Rekomendasi ini merupakan salah satu syarat anggota HIPMI untuk mengikuti Diklatda mewakili BPC.
Semua dokumen ada sebagai alat bukti lengkap kami miliki sebagai bukti bahwa saudara Iqra tidak mengikuti Diklatda, tegas Andre
"Setiap peserta harus ada rekomendasi Badan Pimpinan Cabang asal dari anggota, itu pun tidak ada. Dokumentasi foto bersangkutan dalam Diklatda juga tidak ada, aneh," kata Andre.
"Dugaan sertifikatnya palsu itu sangat kuat. Terus tiba-tiba dia punya sertifikat Diklatda, padahal peserta yang mengikuti pelatihan belum ada yang mendapatkan sertifikat. Kami minta bapak Kapolri turun tangan, jangan sampai kasus ini jadi preseden," sambungnya.
Andre merinci kejanggalan lainnya berupa tandatangan pada sertifikat Iqra oleh Ketua Umum dan Sekretaris Umum. Padahal, sertifikat Diklatda semestinya ditandatangani oleh Ketua Umum, Sekretaris Umum dan panitia atau Ketua Pelaksana Diklatda.
Berikut lokasi Diklatda seharusnya di Padang Besi, namun dalam sertifikat Iqra ditulis di Auditorium Gubernuran.
Wakil Sekretaris Jenderal DPP Partai Gerindra itu menambahkan, jika kepolisian masuk angin dalam memproses kasus dugaan pemalsuan Iqra, ia berencana menyampaikan kasus tersebut ke Komisi III DPR RI.
Yakni untuk meminta pertanggungjawaban penegakan hukum di tubuh kepolisian.

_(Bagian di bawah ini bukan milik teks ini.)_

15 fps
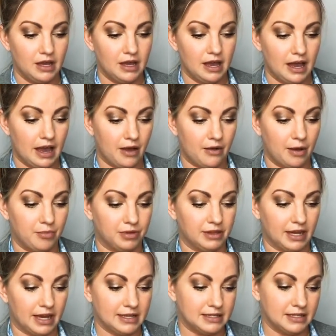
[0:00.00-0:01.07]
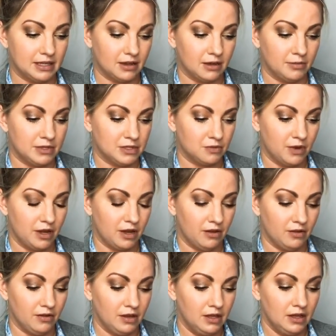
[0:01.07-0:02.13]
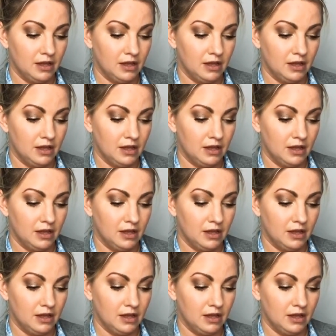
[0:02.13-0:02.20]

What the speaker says: how I put the icing on them as well.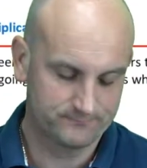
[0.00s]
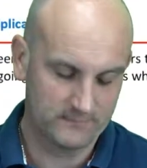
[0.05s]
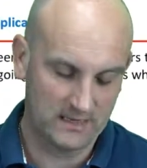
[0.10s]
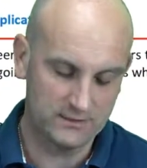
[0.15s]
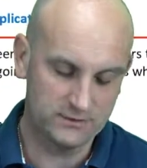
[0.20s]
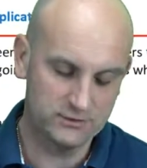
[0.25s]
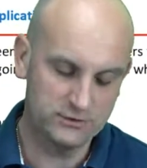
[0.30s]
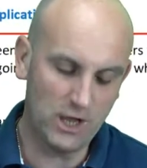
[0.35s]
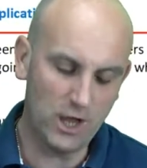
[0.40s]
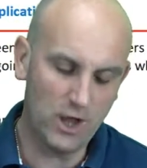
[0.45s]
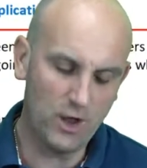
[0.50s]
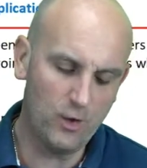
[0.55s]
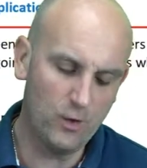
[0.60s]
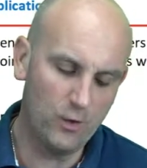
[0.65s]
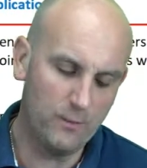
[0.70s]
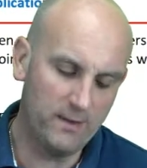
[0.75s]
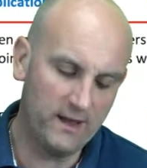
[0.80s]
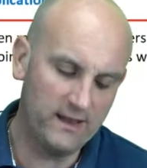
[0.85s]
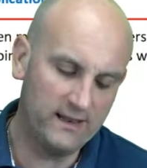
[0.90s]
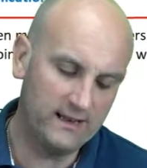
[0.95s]

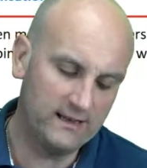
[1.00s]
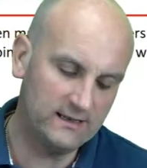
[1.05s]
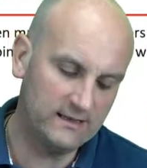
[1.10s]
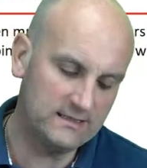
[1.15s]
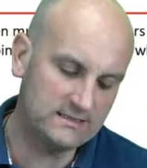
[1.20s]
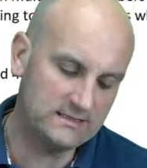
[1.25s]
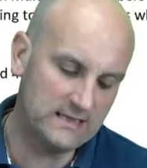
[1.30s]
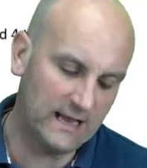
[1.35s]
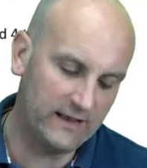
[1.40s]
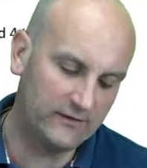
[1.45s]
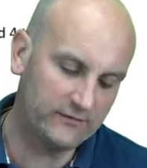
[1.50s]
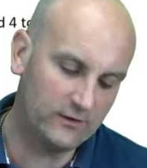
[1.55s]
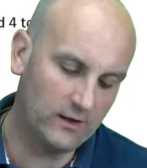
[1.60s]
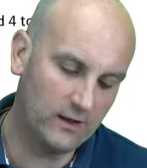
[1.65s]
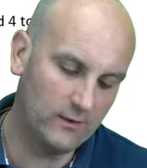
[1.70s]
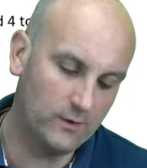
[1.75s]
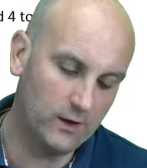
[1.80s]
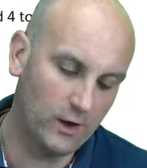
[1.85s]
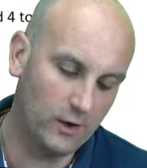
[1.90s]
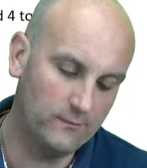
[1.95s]
So, by the end of this lesson,
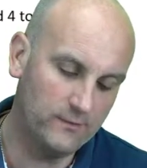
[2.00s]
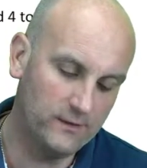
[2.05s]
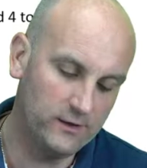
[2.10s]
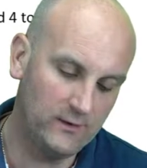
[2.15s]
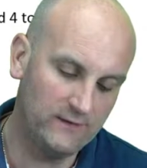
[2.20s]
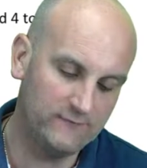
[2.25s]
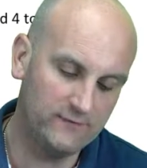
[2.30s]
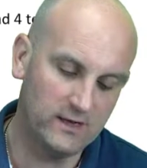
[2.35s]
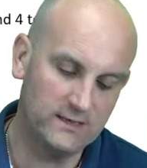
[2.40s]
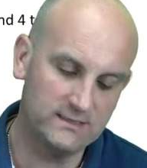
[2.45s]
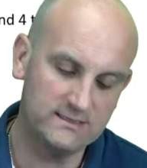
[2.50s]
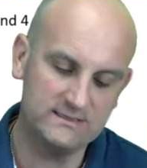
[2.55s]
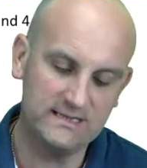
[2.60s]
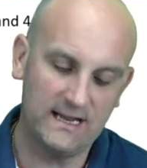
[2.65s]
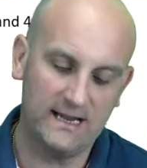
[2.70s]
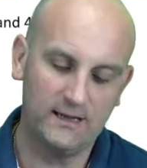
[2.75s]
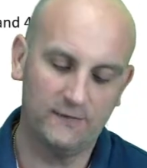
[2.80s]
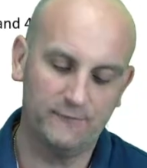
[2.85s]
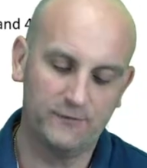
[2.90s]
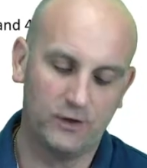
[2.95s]
I would hope that you have an
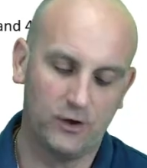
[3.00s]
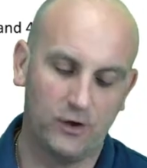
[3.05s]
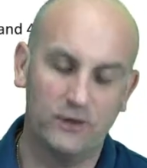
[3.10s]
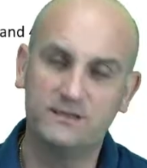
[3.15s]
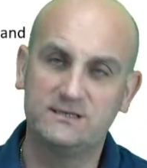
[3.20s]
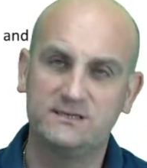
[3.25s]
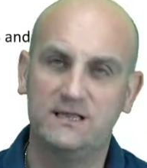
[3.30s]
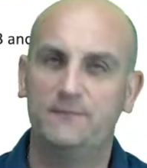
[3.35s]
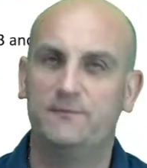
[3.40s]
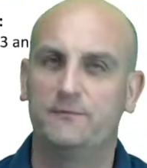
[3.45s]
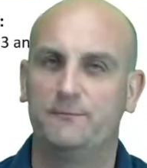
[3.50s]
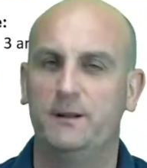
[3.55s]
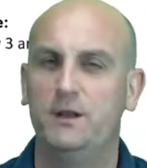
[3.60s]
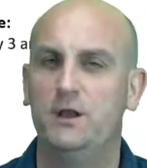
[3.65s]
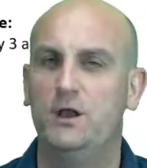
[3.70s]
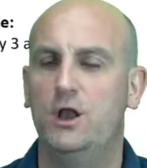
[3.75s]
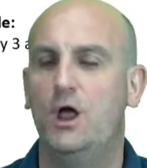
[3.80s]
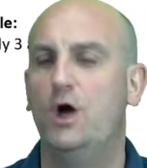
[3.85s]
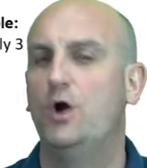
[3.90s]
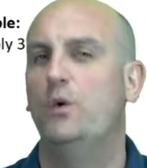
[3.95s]
understanding of the concepts
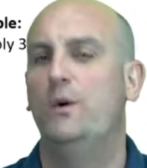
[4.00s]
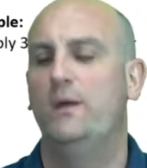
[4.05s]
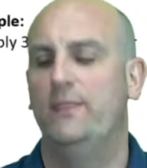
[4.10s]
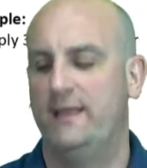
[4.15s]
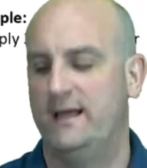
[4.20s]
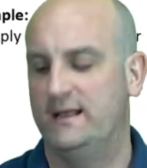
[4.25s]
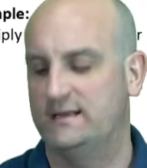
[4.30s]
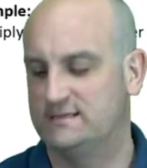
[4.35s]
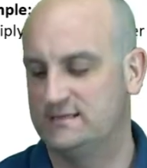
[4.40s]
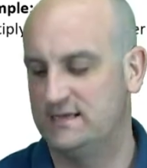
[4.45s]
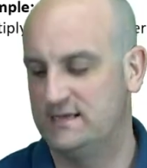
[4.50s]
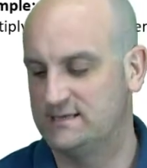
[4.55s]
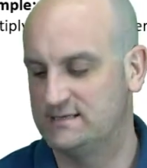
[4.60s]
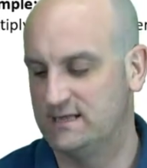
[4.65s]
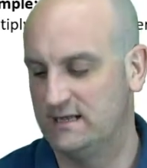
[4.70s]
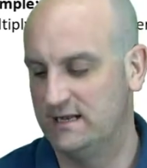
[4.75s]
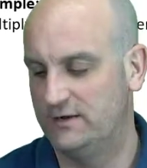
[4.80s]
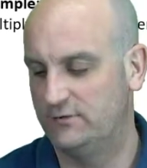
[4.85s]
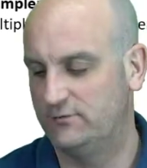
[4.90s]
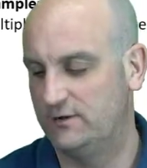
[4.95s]
below, and that says
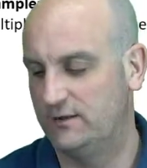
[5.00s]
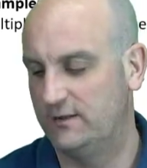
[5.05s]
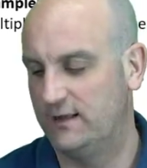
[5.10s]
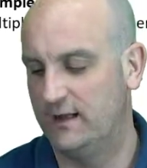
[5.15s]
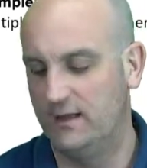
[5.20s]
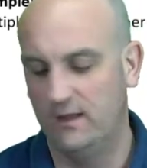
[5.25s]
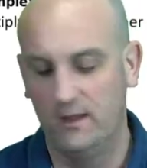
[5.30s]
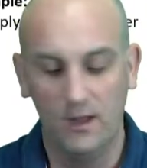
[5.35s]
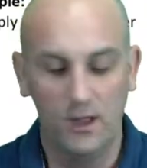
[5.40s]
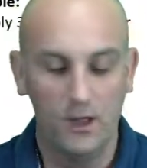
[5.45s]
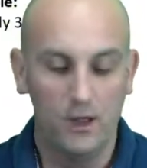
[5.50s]
literally there,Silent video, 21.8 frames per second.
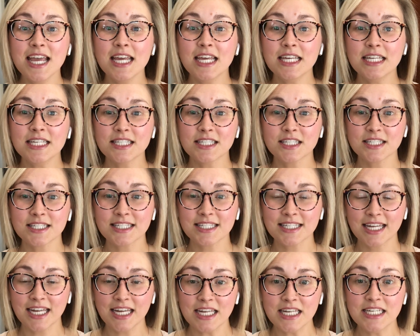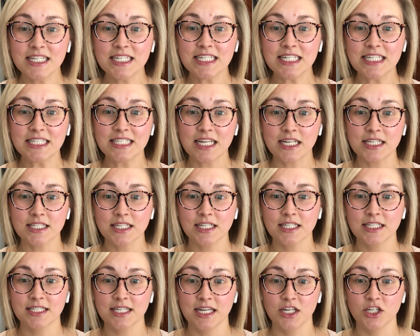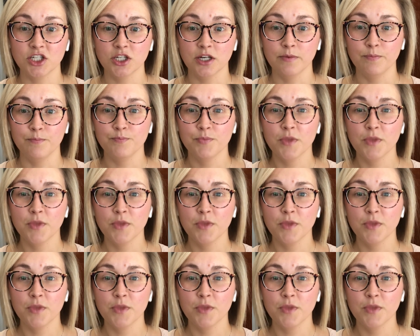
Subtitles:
is skin desensitization.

"Marwah HIPMI Sumbar harus diselamatkan, jika tetap saja masuk angin tidak menutup kemungkinan kami menggunakan jalur politik ke Komisi III DPR untuk meminta penjelasan Polri. Bagaimanapun penegakan hukum harus transparan dan berkeadilan," demikian Andre.